GOAL OF THE EXERCISE: This exercise calls for every record to be returned exactly, with pictures removed.

PROVIDED INFORMATION:
....

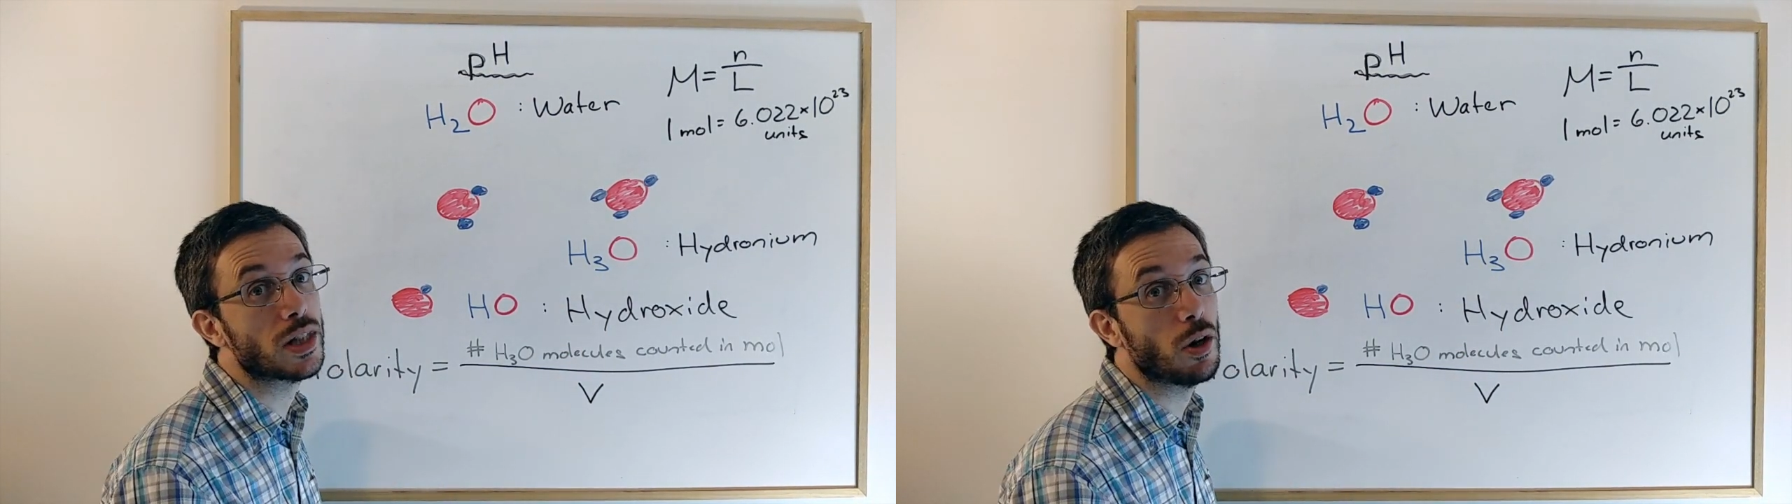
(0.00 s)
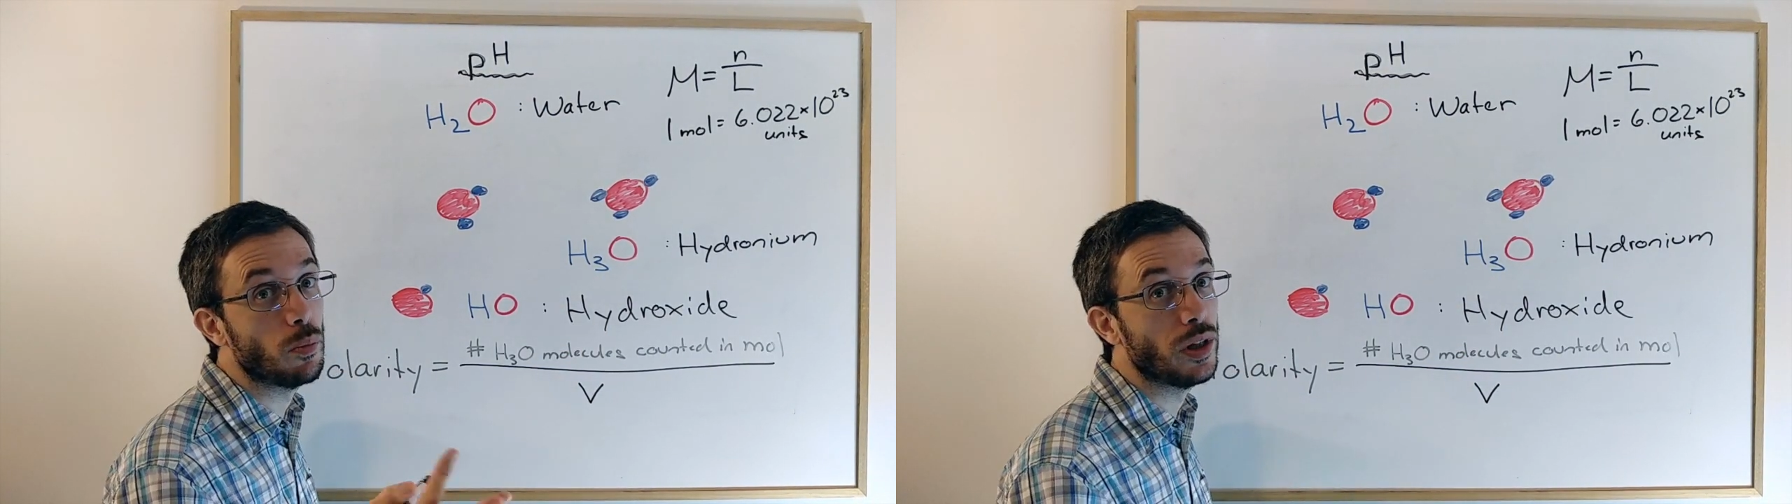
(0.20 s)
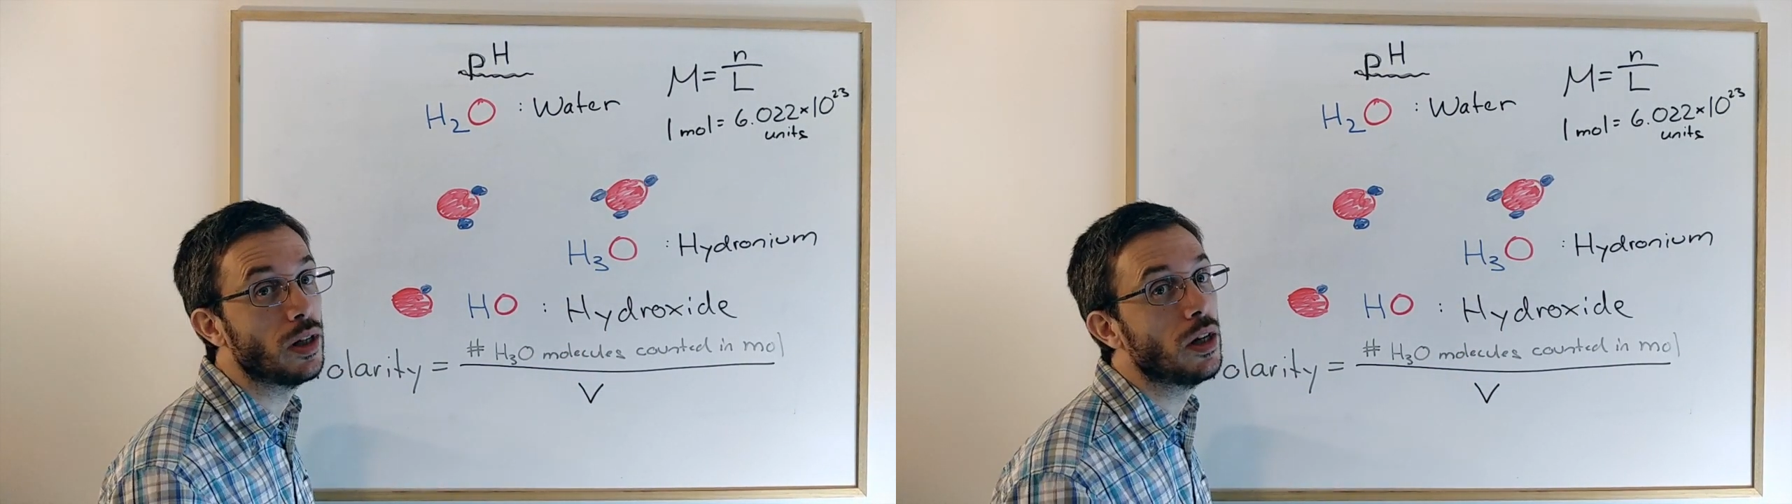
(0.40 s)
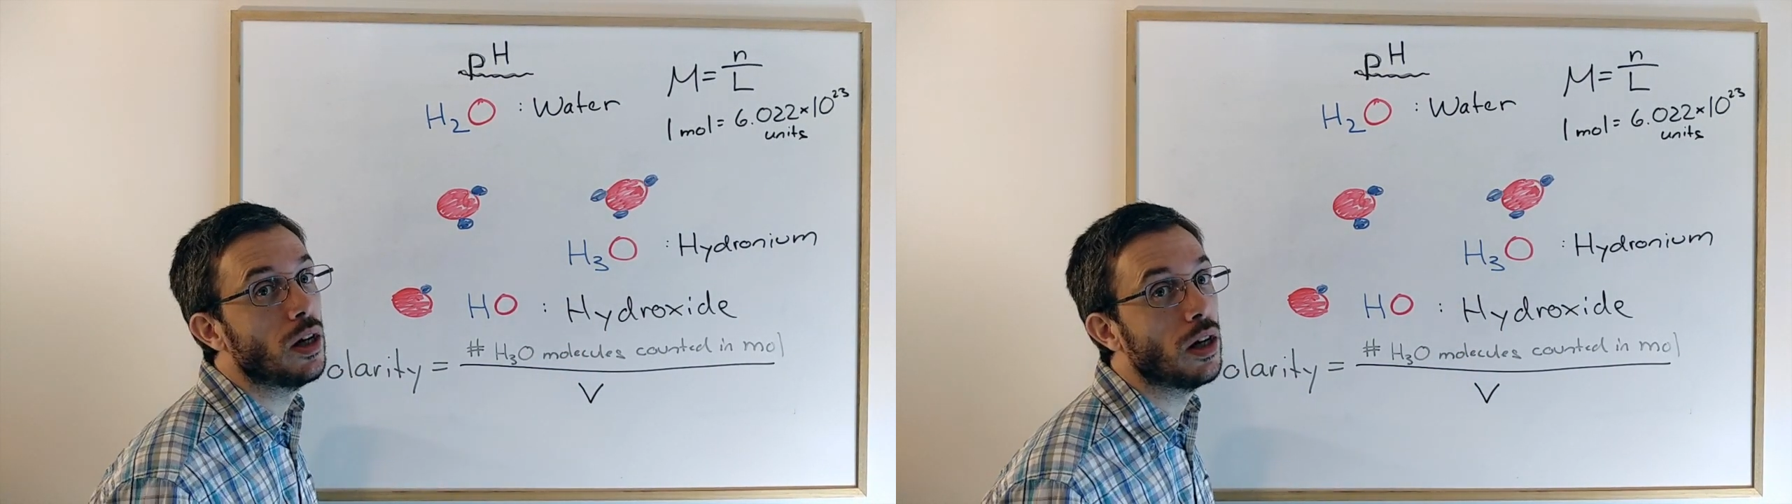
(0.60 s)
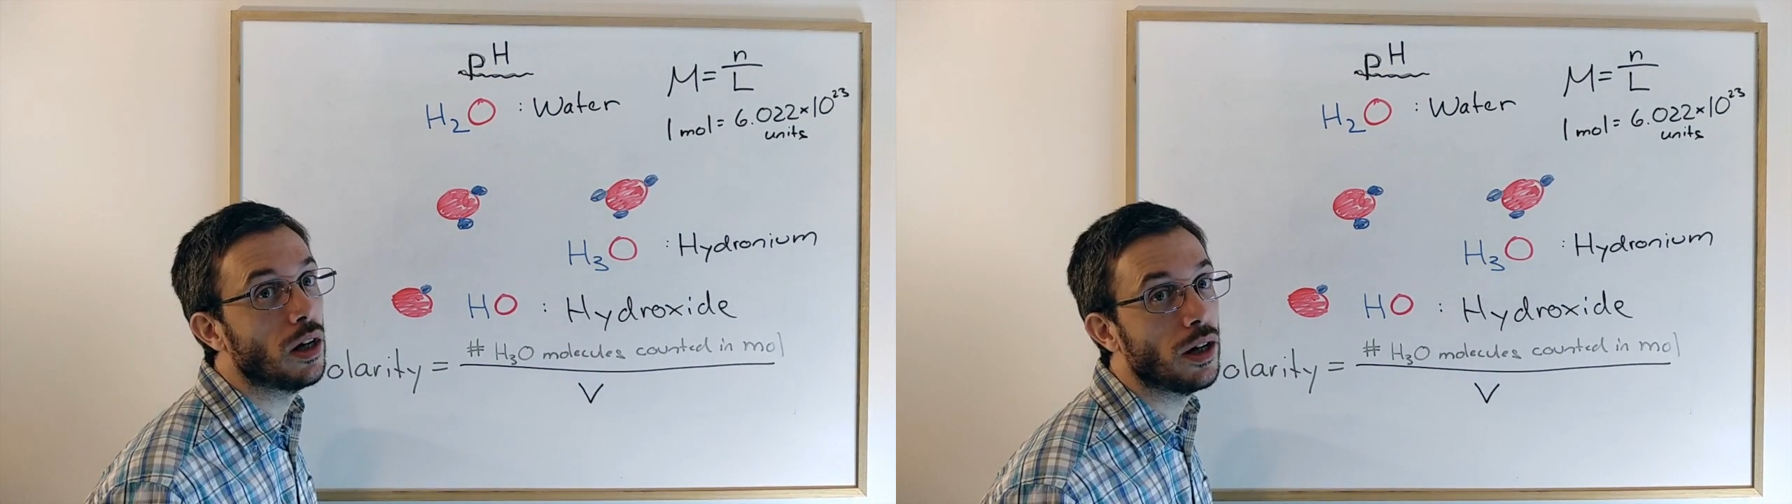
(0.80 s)
That would be
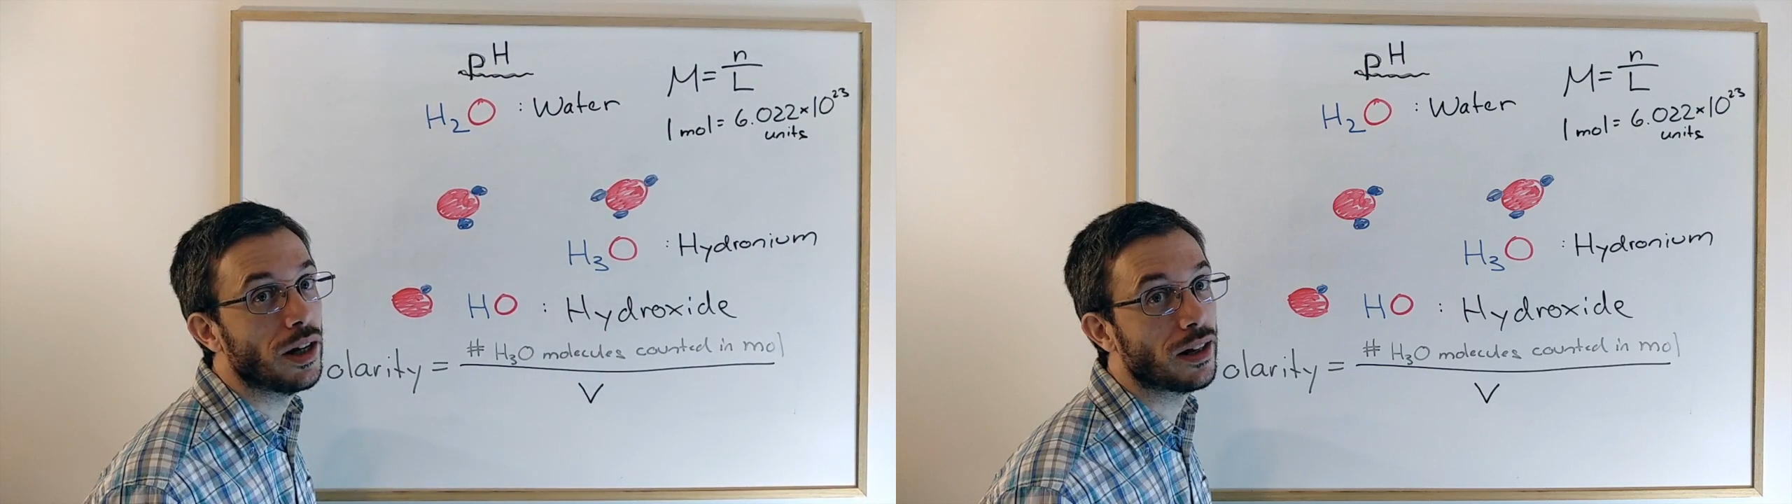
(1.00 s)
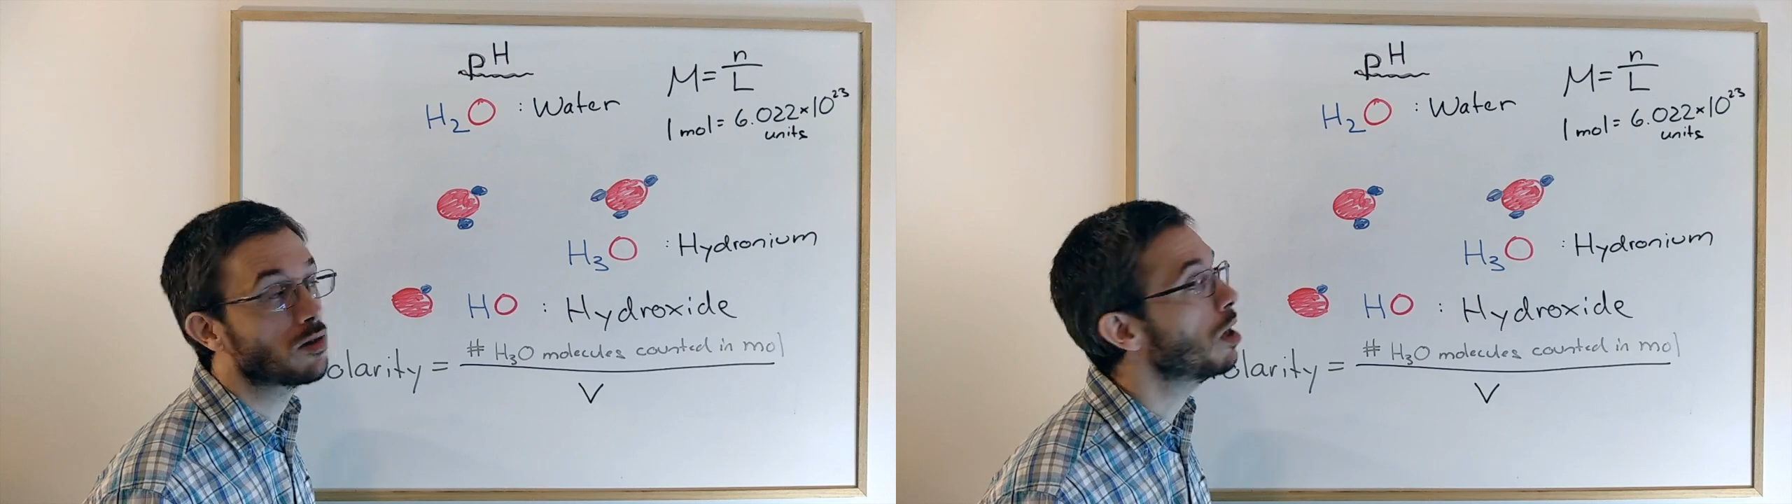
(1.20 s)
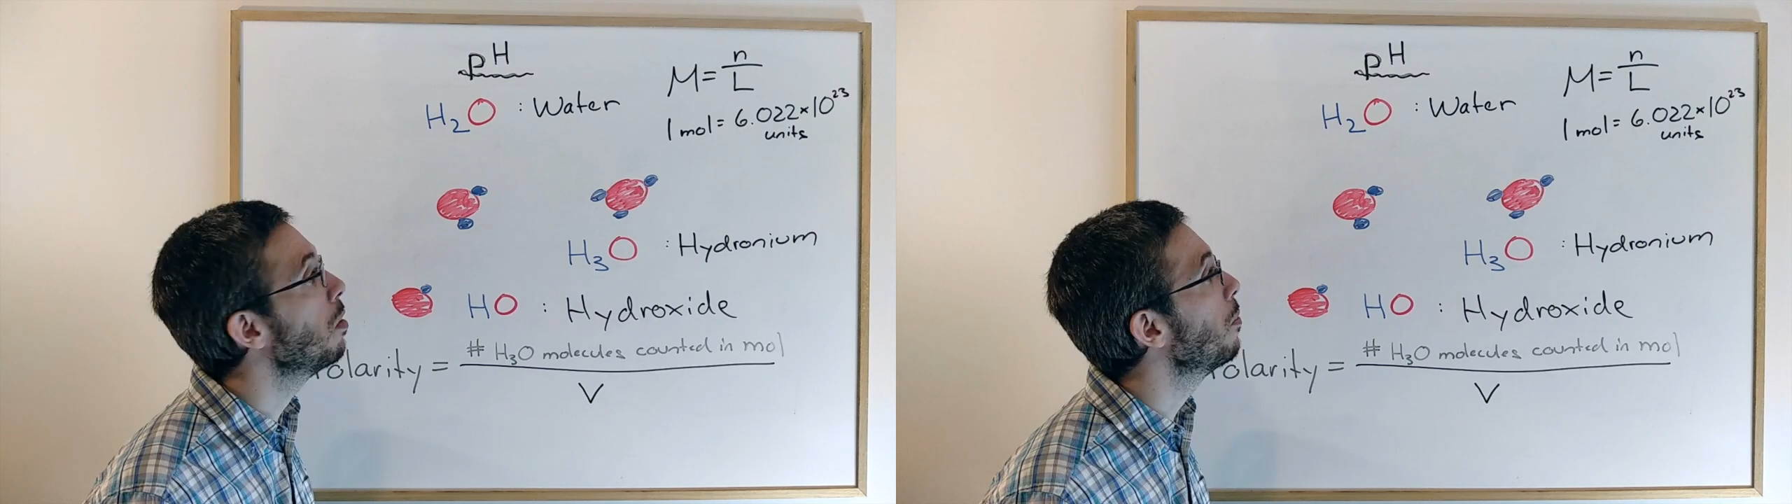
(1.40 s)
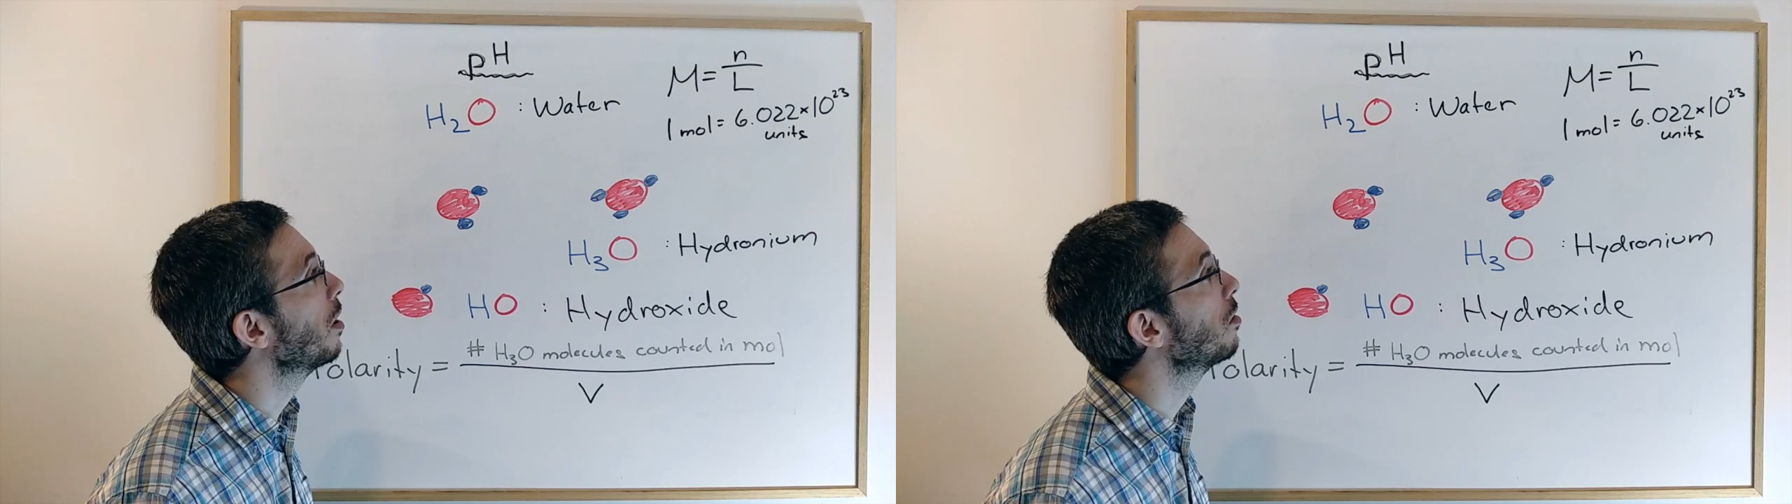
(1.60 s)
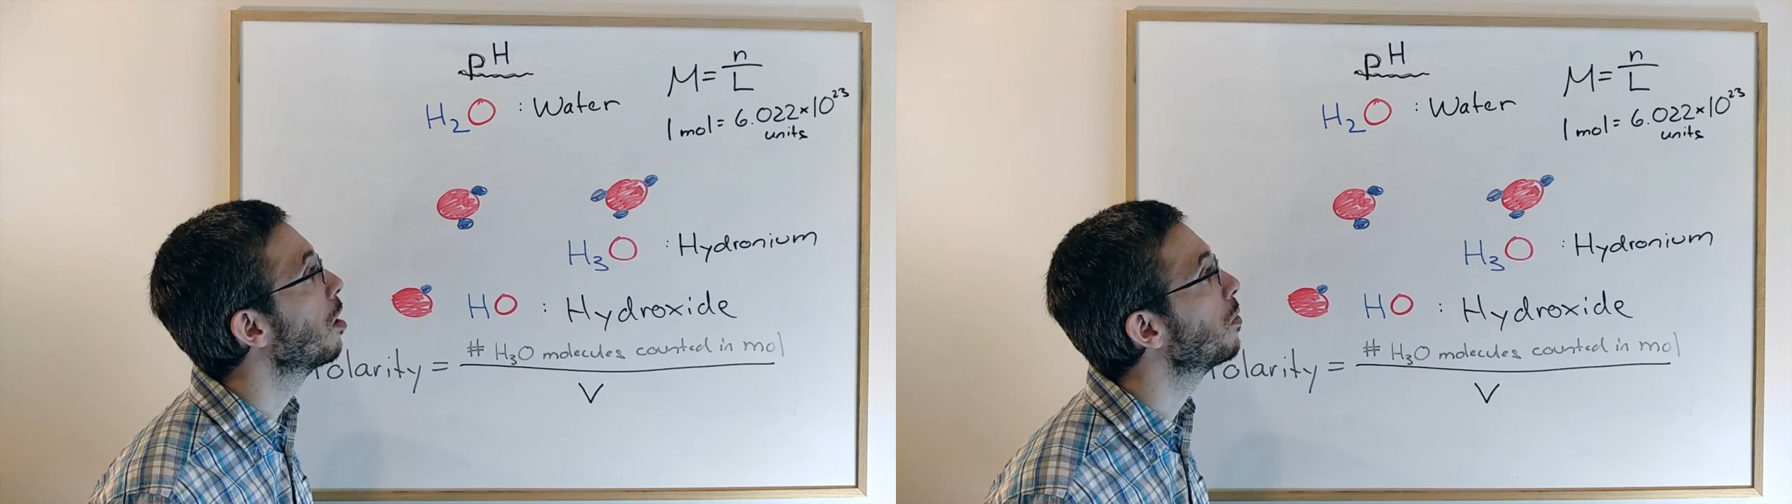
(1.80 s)
uh, an extremely
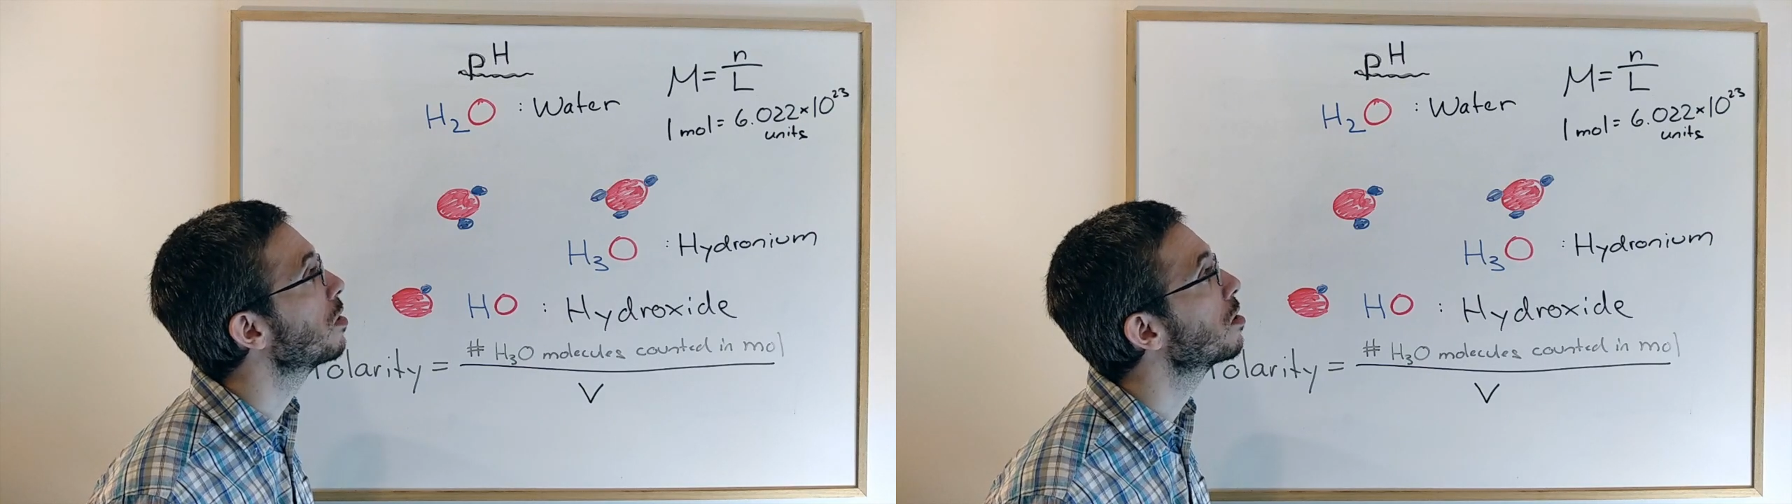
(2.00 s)
big number.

....

RESPONSE BOX:
(0.00 s)
(0.20 s)
(0.40 s)
(0.60 s)
(0.80 s)
That would be
(1.00 s)
(1.20 s)
(1.40 s)
(1.60 s)
(1.80 s)
uh, an extremely
(2.00 s)
big number.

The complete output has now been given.